• **Your objective**
Starting at the line that contains "[00:00:03.40]", transcribe each line exactly through the end of the data below, and skip any pictures.

• **Records shown**
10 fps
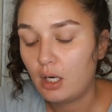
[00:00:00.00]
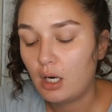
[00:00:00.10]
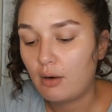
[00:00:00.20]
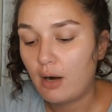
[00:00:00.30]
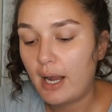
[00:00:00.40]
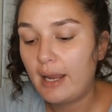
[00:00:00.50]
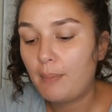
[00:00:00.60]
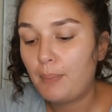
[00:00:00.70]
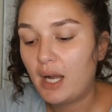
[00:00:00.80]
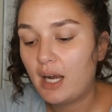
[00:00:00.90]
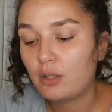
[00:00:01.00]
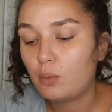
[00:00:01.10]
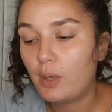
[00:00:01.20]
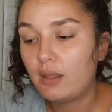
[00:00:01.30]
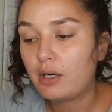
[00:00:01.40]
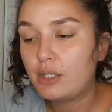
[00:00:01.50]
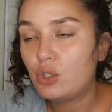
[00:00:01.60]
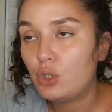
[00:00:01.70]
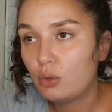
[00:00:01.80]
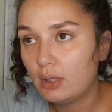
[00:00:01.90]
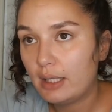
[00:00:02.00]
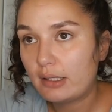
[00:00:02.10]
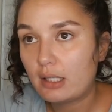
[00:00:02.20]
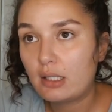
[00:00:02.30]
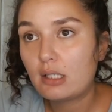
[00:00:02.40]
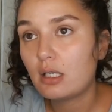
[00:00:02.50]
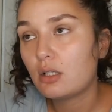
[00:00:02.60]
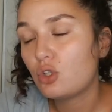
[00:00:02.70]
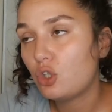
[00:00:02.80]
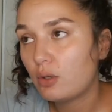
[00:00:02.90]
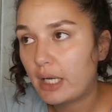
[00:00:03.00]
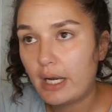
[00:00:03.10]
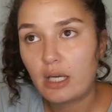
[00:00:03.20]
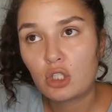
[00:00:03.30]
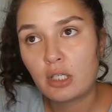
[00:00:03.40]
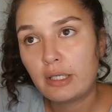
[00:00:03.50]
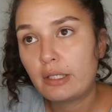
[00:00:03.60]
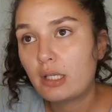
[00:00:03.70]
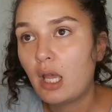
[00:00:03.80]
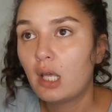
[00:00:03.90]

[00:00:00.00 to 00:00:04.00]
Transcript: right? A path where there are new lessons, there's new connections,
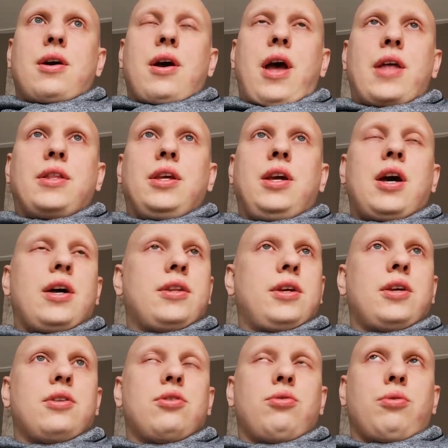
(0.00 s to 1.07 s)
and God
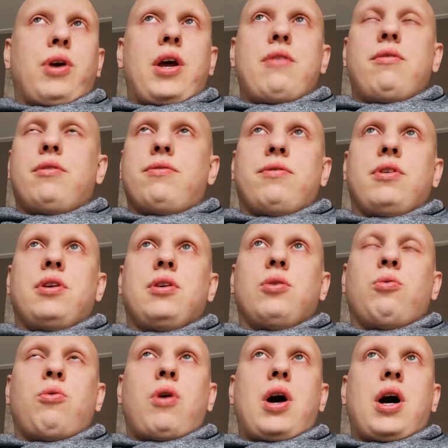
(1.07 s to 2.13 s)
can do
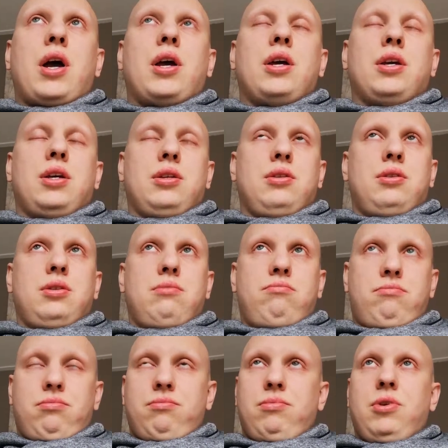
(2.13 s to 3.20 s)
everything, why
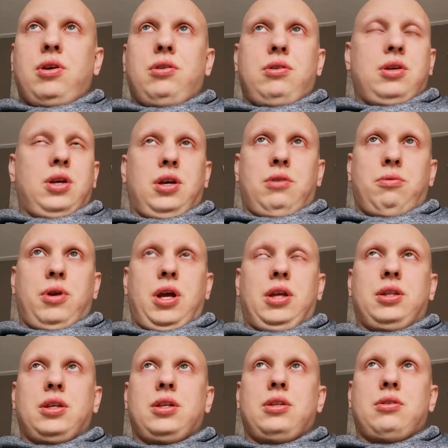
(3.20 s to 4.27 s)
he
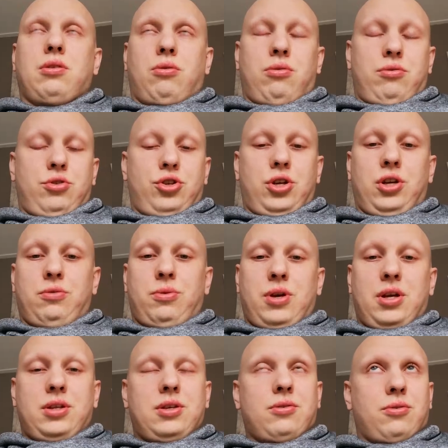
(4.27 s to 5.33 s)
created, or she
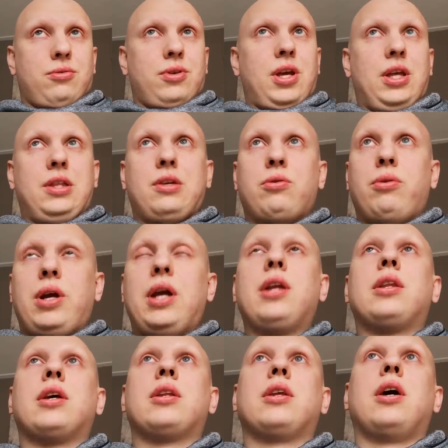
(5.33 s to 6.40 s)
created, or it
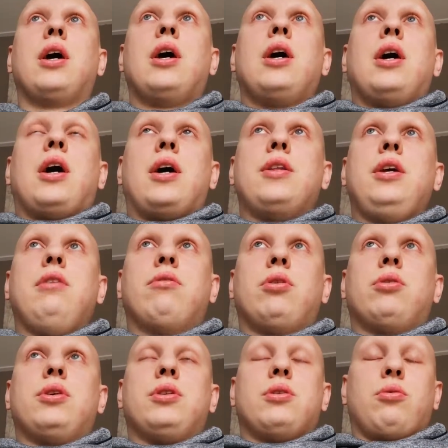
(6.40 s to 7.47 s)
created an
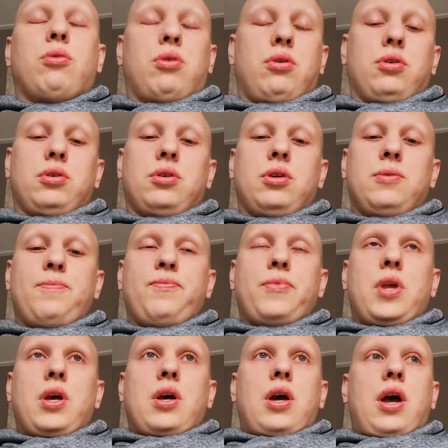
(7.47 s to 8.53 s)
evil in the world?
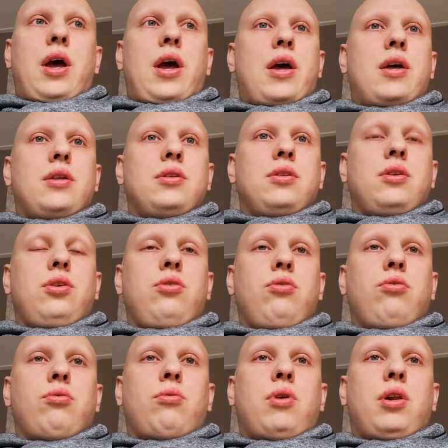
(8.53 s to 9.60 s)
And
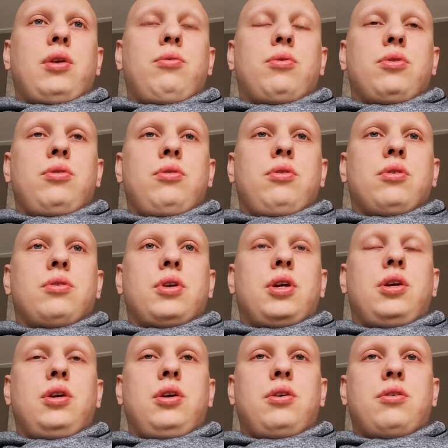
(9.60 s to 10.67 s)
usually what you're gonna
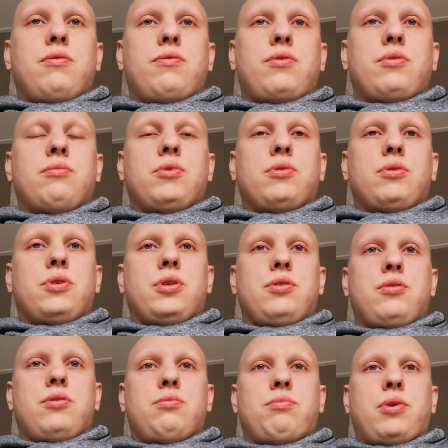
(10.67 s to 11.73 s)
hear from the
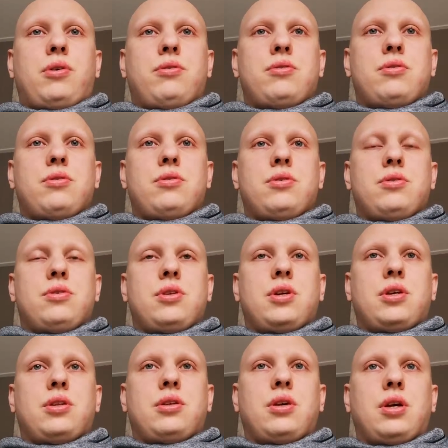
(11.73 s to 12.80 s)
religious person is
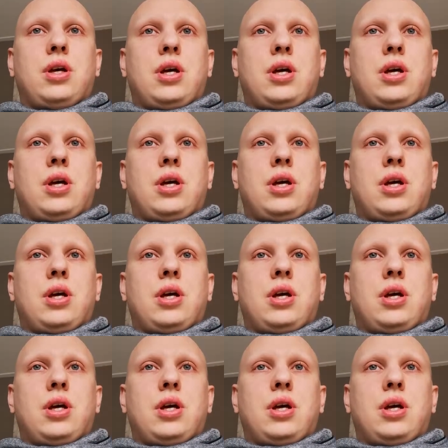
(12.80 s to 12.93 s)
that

• **Exercise answer**
[00:00:03.40]
[00:00:03.50]
[00:00:03.60]
[00:00:03.70]
[00:00:03.80]
[00:00:03.90]

[00:00:00.00 to 00:00:04.00]
Transcript: right? A path where there are new lessons, there's new connections,
(0.00 s to 1.07 s)
and God
(1.07 s to 2.13 s)
can do
(2.13 s to 3.20 s)
everything, why
(3.20 s to 4.27 s)
he
(4.27 s to 5.33 s)
created, or she
(5.33 s to 6.40 s)
created, or it
(6.40 s to 7.47 s)
created an
(7.47 s to 8.53 s)
evil in the world?
(8.53 s to 9.60 s)
And
(9.60 s to 10.67 s)
usually what you're gonna
(10.67 s to 11.73 s)
hear from the
(11.73 s to 12.80 s)
religious person is
(12.80 s to 12.93 s)
that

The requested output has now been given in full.